La mirada tanto de autoridades entrantes y salientes es que la ley de presupuestos, derechamente, no cubre los gastos permanentes de remuneraciones, faltando $149.940.429.000, los que se obtienen al restar los gastos permanentes declarados $2.268.732.266.000 menos el presupuesto vigente $2.118.791.837.000. Por otro lado y dada la lógica de subvenciones con que se financian en buena parte los SLEP, la conclusión de los equipos de Arzola es que se requiere una cifra superior de caja, con un faltante estimado de $173.579.600.000.
Lo anterior, creen en ese mismo entorno, resulta “de extrema gravedad”, ya que se presentó y aprobó en el Congreso programas presupuestarios desfinanciados, que pueden poner en riesgo la continuidad del servicio educativo durante 2026 de los 36 SLEP que ya tienen a su cargo los colegios.
Y aunque fue aprobado en el Parlamento, la administración actual no los culpa directamente, sino a la formulación original del presupuesto hecho por el gobierno de Gabriel Boric y, en específico, por el del Mineduc de Nicolás Cataldo.
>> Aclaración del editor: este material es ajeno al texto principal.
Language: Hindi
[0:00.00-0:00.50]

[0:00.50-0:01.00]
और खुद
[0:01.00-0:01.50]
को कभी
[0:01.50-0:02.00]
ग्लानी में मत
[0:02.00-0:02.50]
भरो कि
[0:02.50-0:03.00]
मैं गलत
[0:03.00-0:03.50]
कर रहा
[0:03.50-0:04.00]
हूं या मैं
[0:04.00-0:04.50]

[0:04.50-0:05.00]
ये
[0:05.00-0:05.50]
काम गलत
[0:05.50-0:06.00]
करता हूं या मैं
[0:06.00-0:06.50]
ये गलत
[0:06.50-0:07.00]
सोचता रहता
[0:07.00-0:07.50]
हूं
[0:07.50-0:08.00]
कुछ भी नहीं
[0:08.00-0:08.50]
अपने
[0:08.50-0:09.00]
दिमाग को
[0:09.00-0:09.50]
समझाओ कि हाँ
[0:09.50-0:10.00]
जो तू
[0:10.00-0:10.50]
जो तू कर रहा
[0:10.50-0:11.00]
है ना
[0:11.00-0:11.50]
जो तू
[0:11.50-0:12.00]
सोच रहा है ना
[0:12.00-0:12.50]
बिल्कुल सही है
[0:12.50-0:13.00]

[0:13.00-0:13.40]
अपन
Por el contrario, en la administración saliente dicen puertas adentro que el actual oficialismo los forzó a aprobar un presupuesto reducido en todas las carteras. Pero además ponen sobre la mesa el dato de que el año pasado la DEP tuvo $250 mil millones de déficit con 26 SLEP en funcionamiento y este año se proyectan los ya mencionados $173 mil millones con 36 SLEP. “Uno diría que, proporcionalmente por alumno incorproado, el déficit es muchésimo menos”, resume un entendido en la materia.
La comparativa que hacen actualmente es que en formulaciones presupuestarias anteriores, como las de Sebastián Piñera entre 2018 y 2022, la base de partida fue garantizar los recursos para la cobertura de los SLEP, cubriendo con fondos adicionales diferentes iniciativas dispuestas para gastos operativos e infraestructura.